[ 
https://issues.apache.org/jira/browse/KAFKA-4358?page=com.atlassian.jira.plugin.system.issuetabpanels:all-tabpanel
 ]

Nelson Elhage updated KAFKA-4358:
---------------------------------
    Status: Open  (was: Patch Available)

> Following a hung broker, newly elected leader is unnecessarily slow assuming 
> leadership because of ReplicaFetcherThread
> -----------------------------------------------------------------------------------------------------------------------
>
>                 Key: KAFKA-4358
>                 URL: https://issues.apache.org/jira/browse/KAFKA-4358
>             Project: Kafka
>          Issue Type: Bug
>          Components: replication
>    Affects Versions: 0.10.0.1
>            Reporter: Nelson Elhage
>            Priority: Minor
>
> When a broker handles a `LeaderAndIsr` request, the replica manager blocks 
> waiting for idle replication fetcher threads to die before responding to the 
> message and being able to service new produce requests.
> If requests to a broker start blackholing (e.g. due to network failure, or 
> due to the broker hanging), shutting down the `ReplicaFetcherThread` can take 
> a long time (around 30s in my testing), blocking recovery of any partitions 
> previously lead by that broker.
> This is a very similar issue to KAFKA-612.
> Instructions to reproduce/demonstrate:
> Stand up three brokers and create a replicated topic:
> {code}
> bin/zookeeper-server-start.sh config/zookeeper.properties &
> bin/kafka-server-start.sh config/server1.properties &
> bin/kafka-server-start.sh config/server2.properties &
> bin/kafka-server-start.sh config/server3.properties &
> bin/kafka-topics.sh --create --zookeeper localhost:2181 --replication-factor 
> 3 --partitions 1 --topic replicated.topic
> {code}
> Identify the leader, and (for simplicity in interpreting the event) make sure 
> it's not the same as the cluster controller:
> {code}
> bin/kafka-topics.sh --describe --zookeeper localhost:2181 --topic 
> replicated.topic
> {code}
> Start a stream of produce events (with a shortened timeout so we get faster 
> visibility into when the cluster recovers):
> {code}
> echo request.timeout.ms=1000 >> config/producer.properties
> bin/kafka-verifiable-producer.sh --throughput 2 --topic replicated.topic 
> --broker-list localhost:9092 --producer.config 
> $(pwd)/config/producer.properties
> {code}
> Now SIGSTOP the leader (3, in my example):
> {code}
> kill -STOP $(pgrep -f server3.properties)
> {code}
> The producer will log errors for about 30 seconds, and then recover. However, 
> if we read logs, we'll see (excerpting key log lines from `state-change.log`):
> {code}
> [2016-10-28 20:36:03,128] TRACE Controller 2 epoch 8 sending become-leader 
> LeaderAndIsr request (Leader:2,ISR:2,1,LeaderEpoch:22,ControllerEpoch:8) to 
> broker 2 for partition [replicated.topic,0] (state.change.logger)

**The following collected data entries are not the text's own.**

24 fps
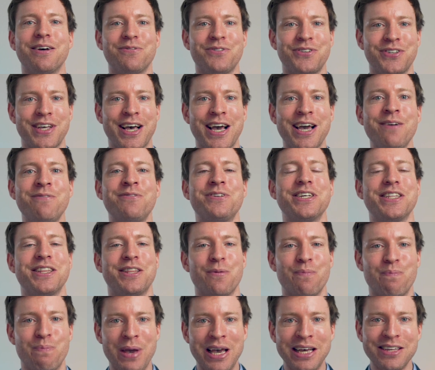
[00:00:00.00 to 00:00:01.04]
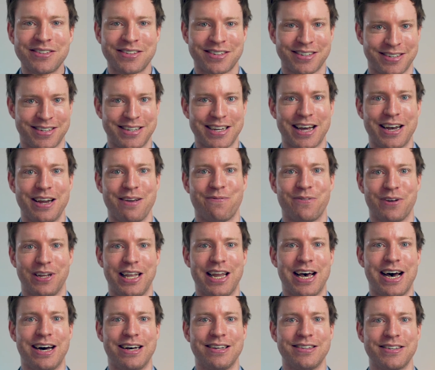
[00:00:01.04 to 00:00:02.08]
And I've saved the best study
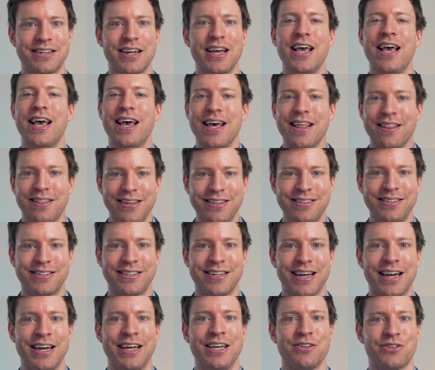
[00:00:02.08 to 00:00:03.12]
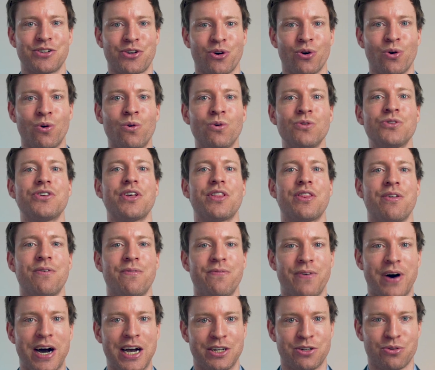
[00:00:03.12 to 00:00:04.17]
for last. This study is called the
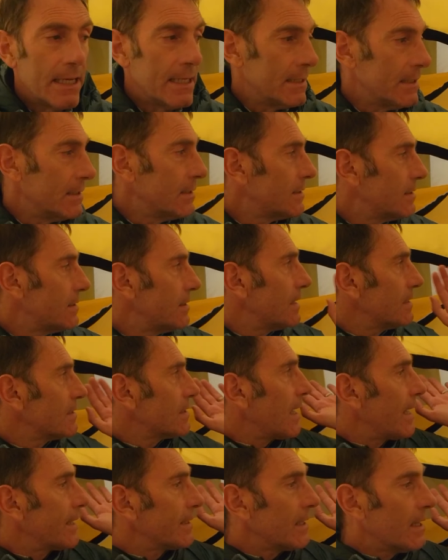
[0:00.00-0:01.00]
is this
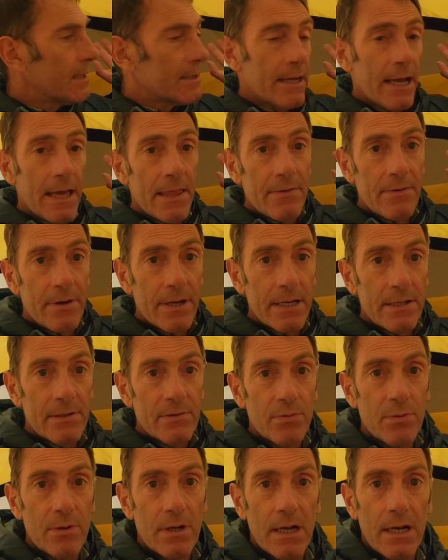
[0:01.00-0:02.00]
height at either end,
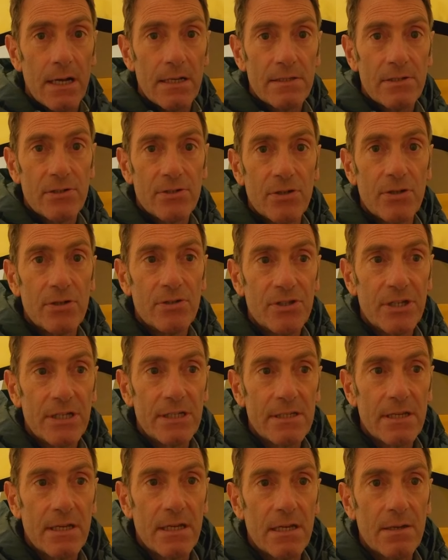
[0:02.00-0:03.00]
whereas the two
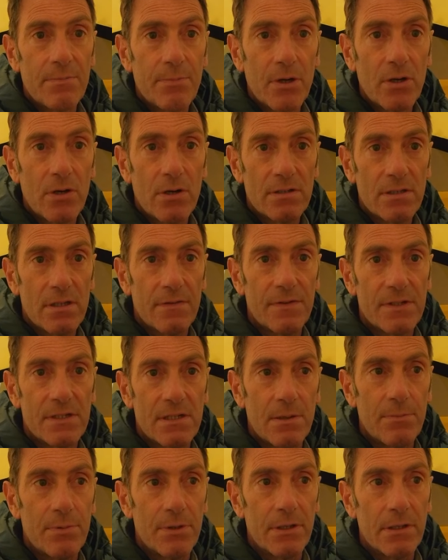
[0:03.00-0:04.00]
GT, because of the
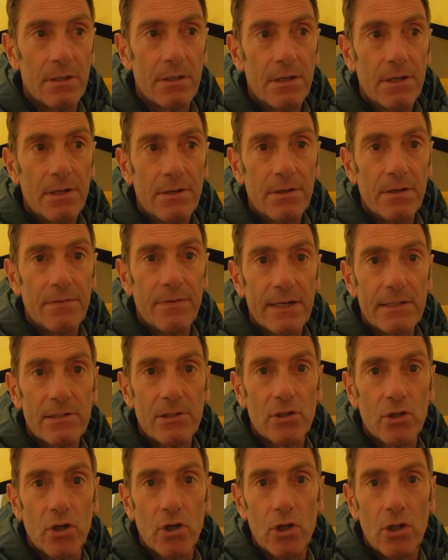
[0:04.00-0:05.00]
vestibule, you've
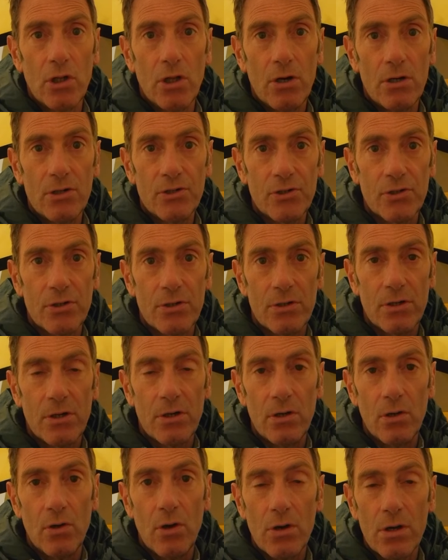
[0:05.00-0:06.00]
actually got a larger
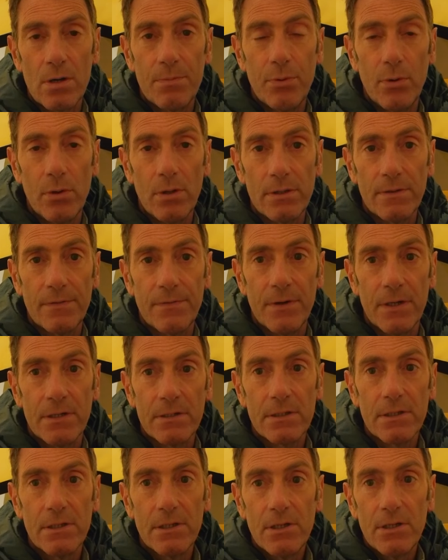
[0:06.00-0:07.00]
or longer pole at the
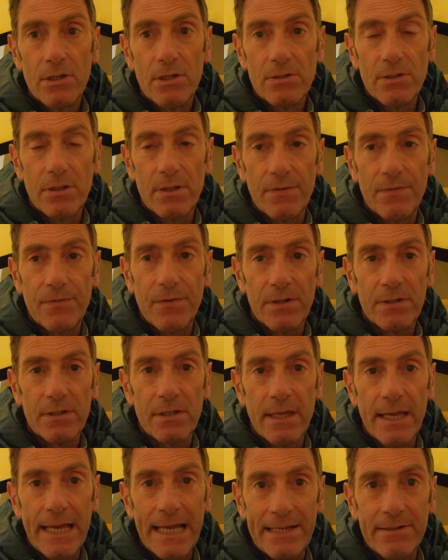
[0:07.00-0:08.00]
front. So the front of
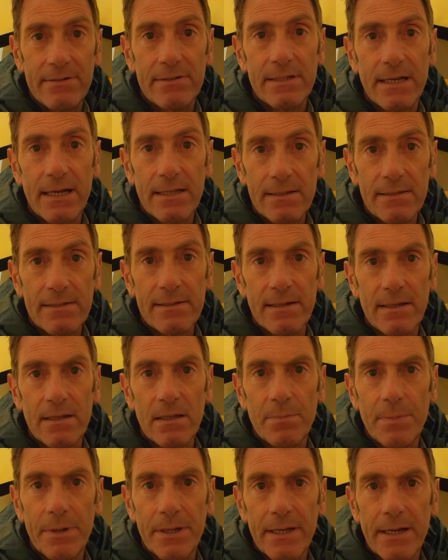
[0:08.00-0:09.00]
the inner tent is a
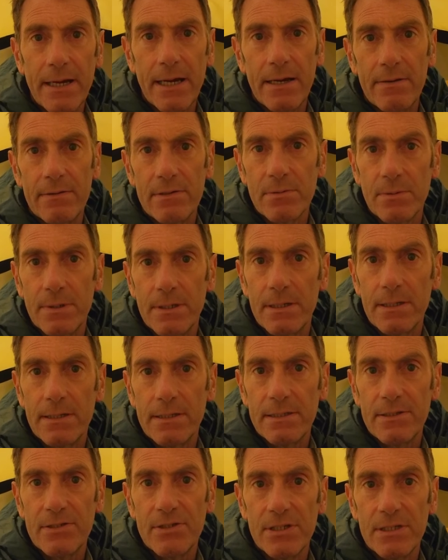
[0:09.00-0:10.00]
little bit higher as well
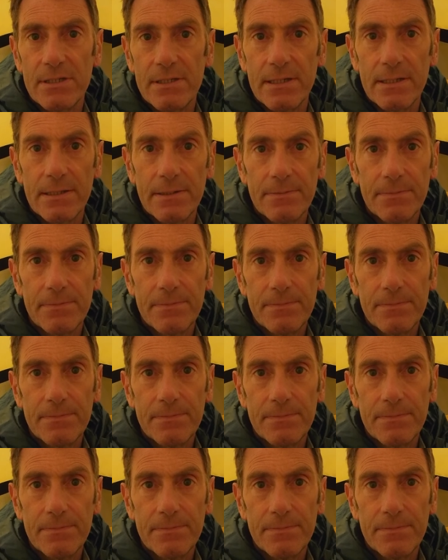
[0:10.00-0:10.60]
in the GT.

> [2016-10-28 20:36:03,131] TRACE Broker 2 handling LeaderAndIsr request 
> correlationId 2 from controller 2 epoch 8 starting the become-leader 
> transition for partition [replicated.topic,0] (state.change.logger)
> [2016-10-28 20:48:17,741] TRACE Controller 1 epoch 11 changed partition 
> [replicated.topic,0] from OnlinePartition to OnlinePartition with leader 3 
> (state.change.logger)
> [2016-10-28 20:48:33,012] TRACE Controller 1 epoch 11 changed partition 
> [replicated.topic,0] state from OnlinePartition to OfflinePartition 
> (state.change.logger)
> [2016-10-28 20:48:33,012] TRACE Controller 1 epoch 11 started leader election 
> for partition [replicated.topic,0] (state.change.logger)
> [2016-10-28 20:48:33,016] TRACE Controller 1 epoch 11 elected leader 2 for 
> Offline partition [replicated.topic,0] (state.change.logger)
> [2016-10-28 20:48:33,017] TRACE Controller 1 epoch 11 changed partition 
> [replicated.topic,0] from OfflinePartition to OnlinePartition with leader 2 
> (state.change.logger)
> [2016-10-28 20:48:33,017] TRACE Controller 1 epoch 11 sending become-leader 
> LeaderAndIsr request (Leader:2,ISR:1,2,LeaderEpoch:30,ControllerEpoch:11) to 
> broker 2 for partition [replicated.topic,0] (state.change.logger)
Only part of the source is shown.